◆ Exercise instructions ◆
Keep the pictures out, and restate the listing that follows exactly as written.

··· Given entries

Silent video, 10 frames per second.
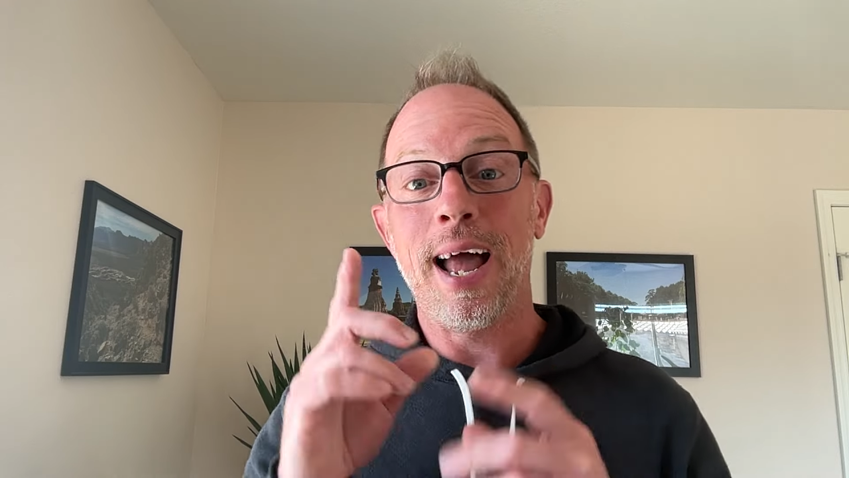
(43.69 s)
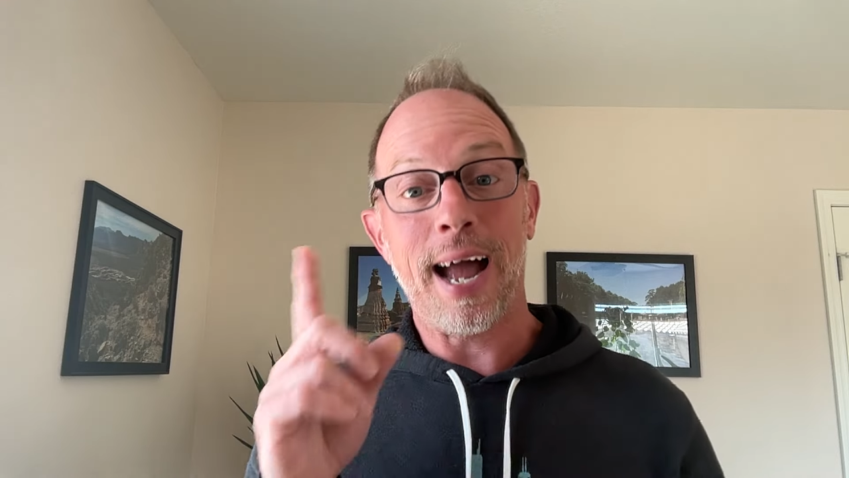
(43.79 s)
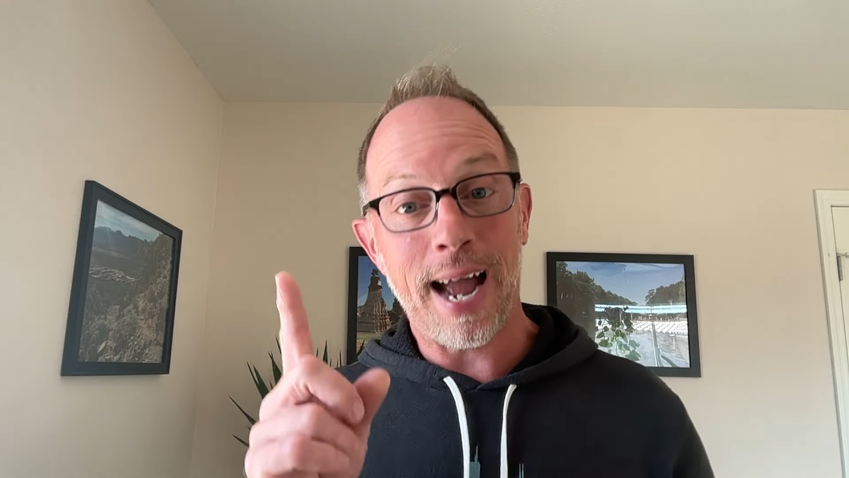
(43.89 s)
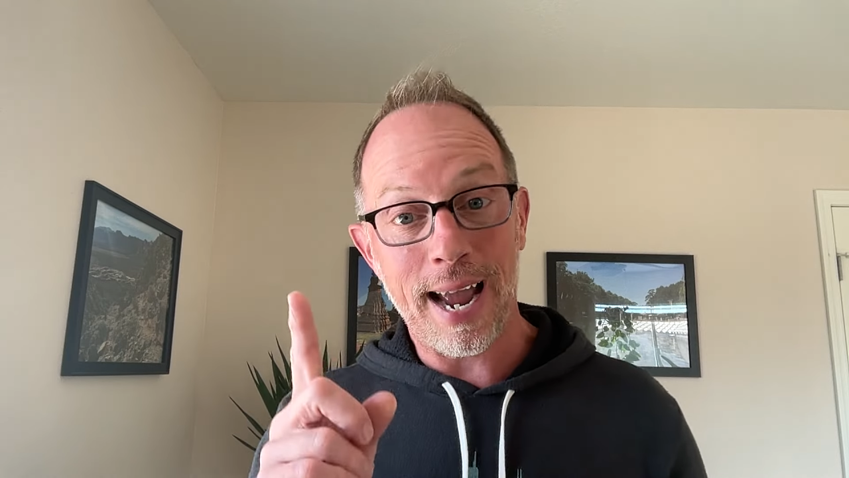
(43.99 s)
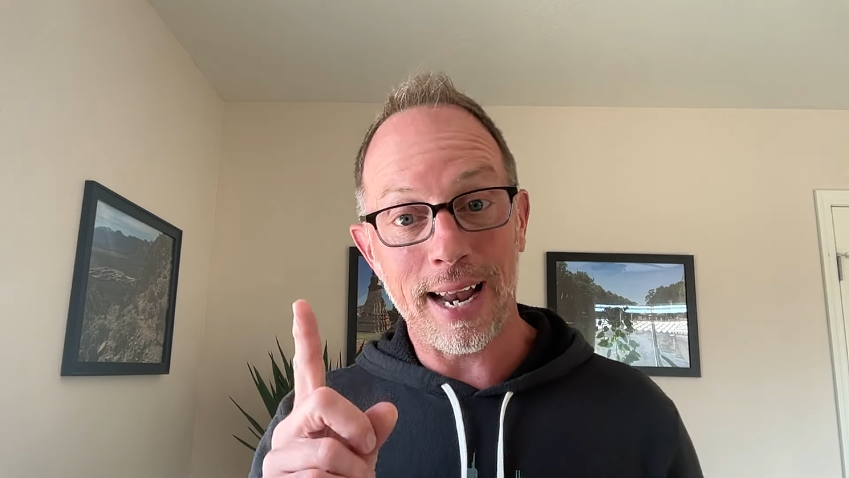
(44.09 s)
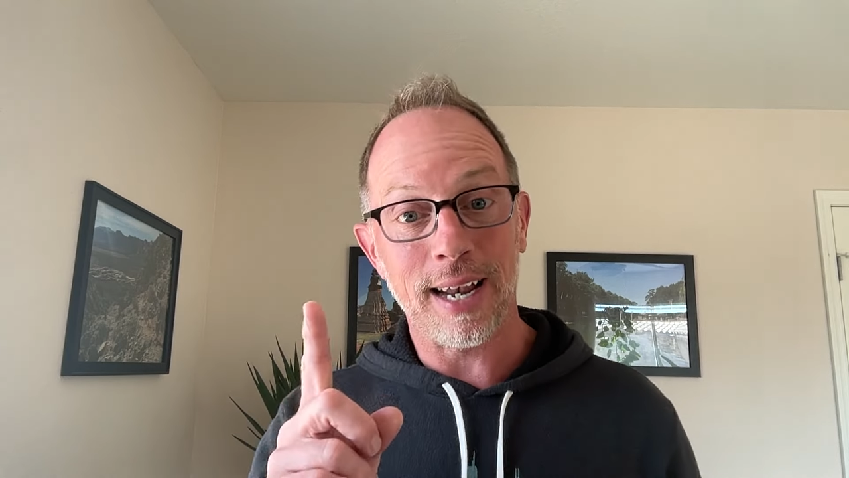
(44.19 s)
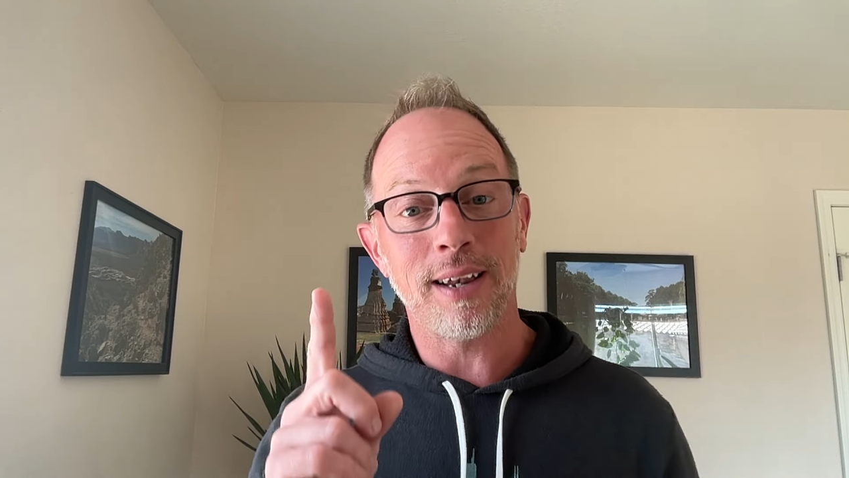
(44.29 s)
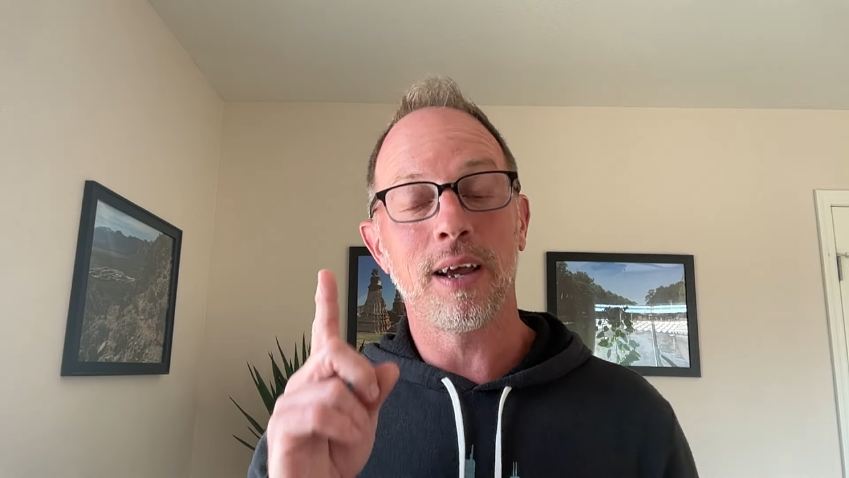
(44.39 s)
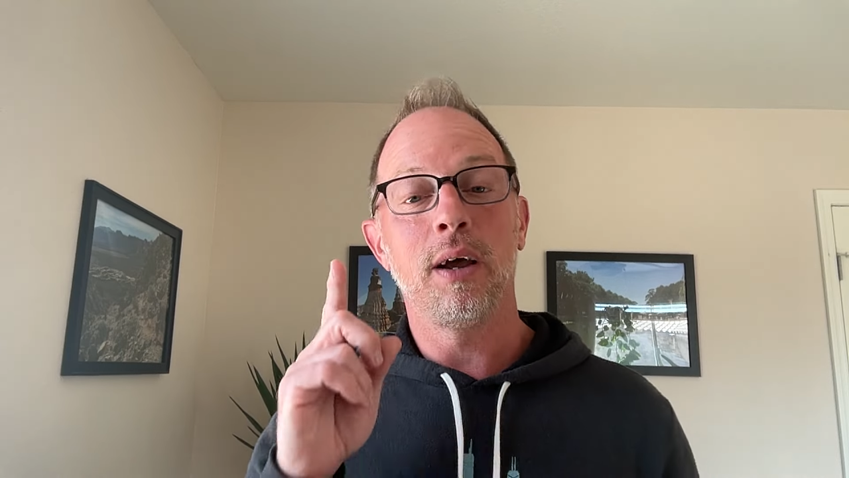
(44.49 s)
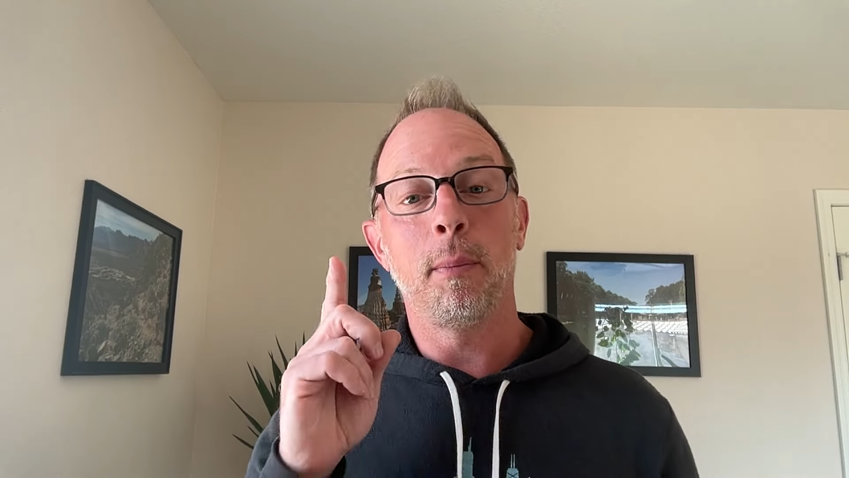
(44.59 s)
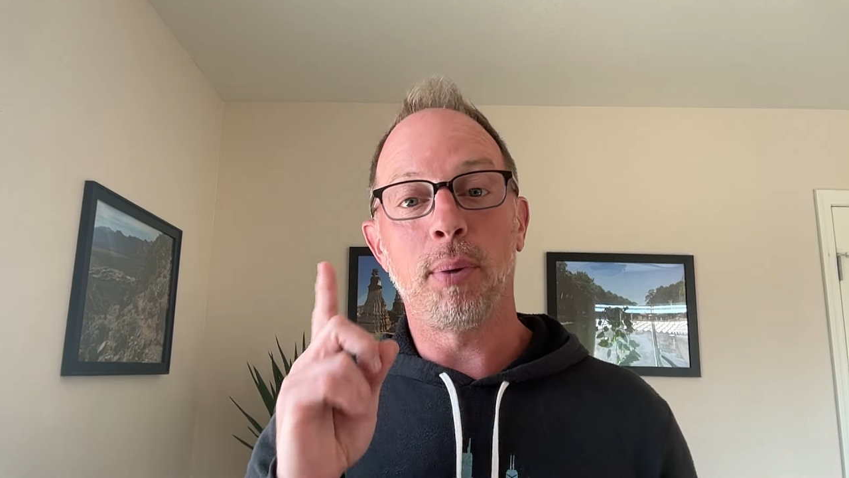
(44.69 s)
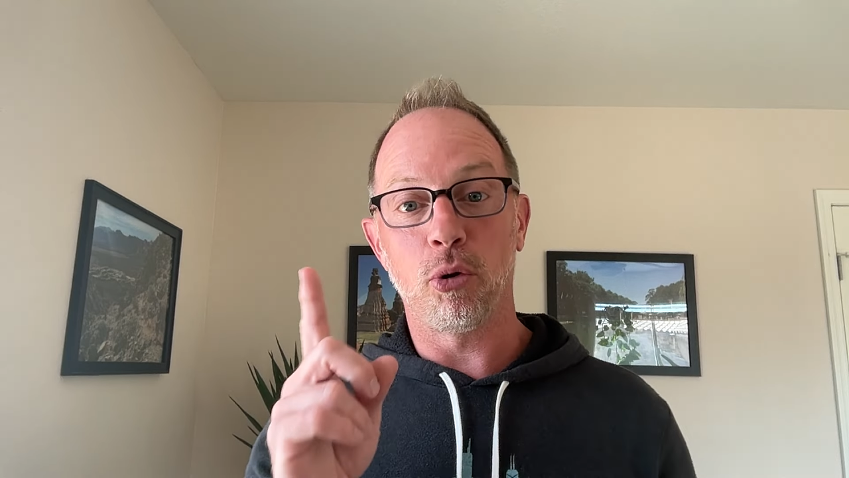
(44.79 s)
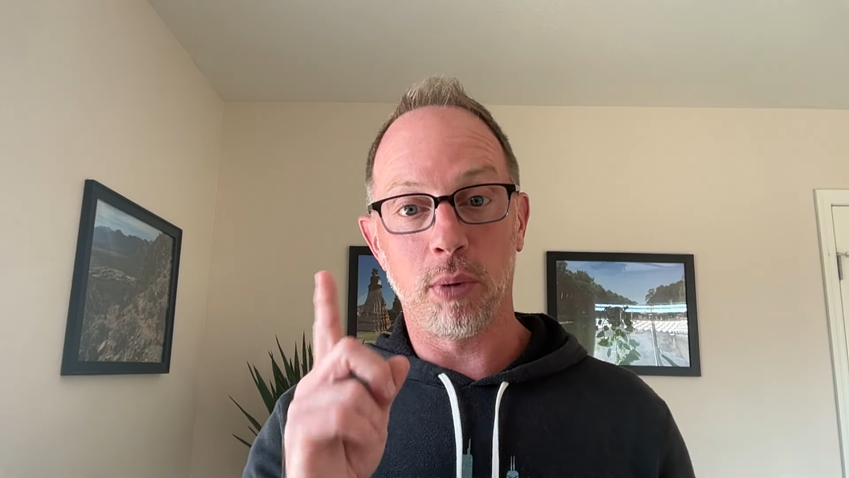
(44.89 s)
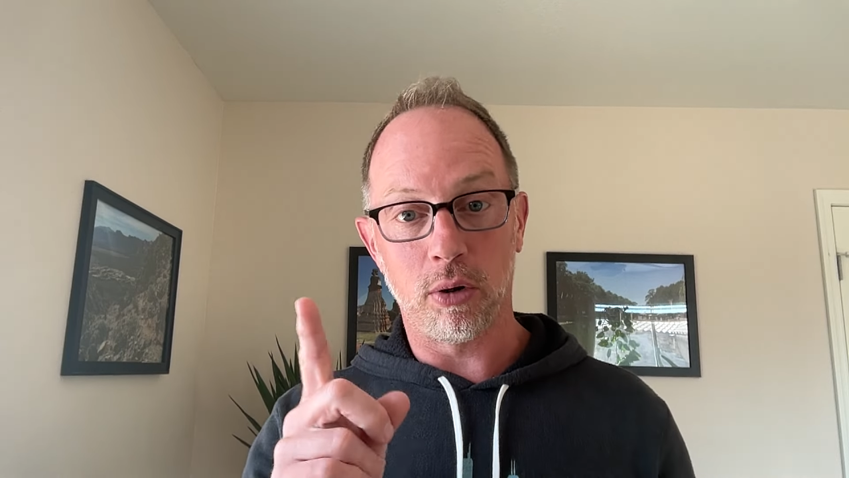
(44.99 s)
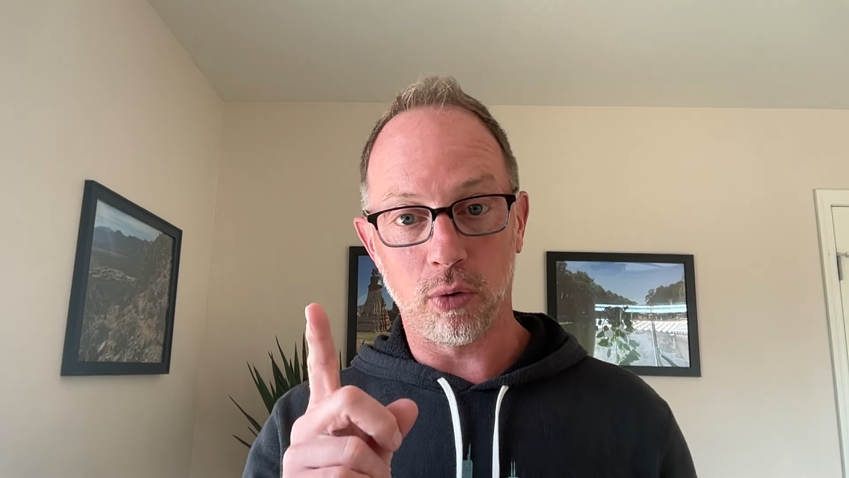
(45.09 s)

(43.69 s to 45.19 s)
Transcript: and bone mineral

······

◆ Your solution ◆
Silent video, 10 frames per second.
(43.69 s)
(43.79 s)
(43.89 s)
(43.99 s)
(44.09 s)
(44.19 s)
(44.29 s)
(44.39 s)
(44.49 s)
(44.59 s)
(44.69 s)
(44.79 s)
(44.89 s)
(44.99 s)
(45.09 s)

(43.69 s to 45.19 s)
Transcript: and bone mineral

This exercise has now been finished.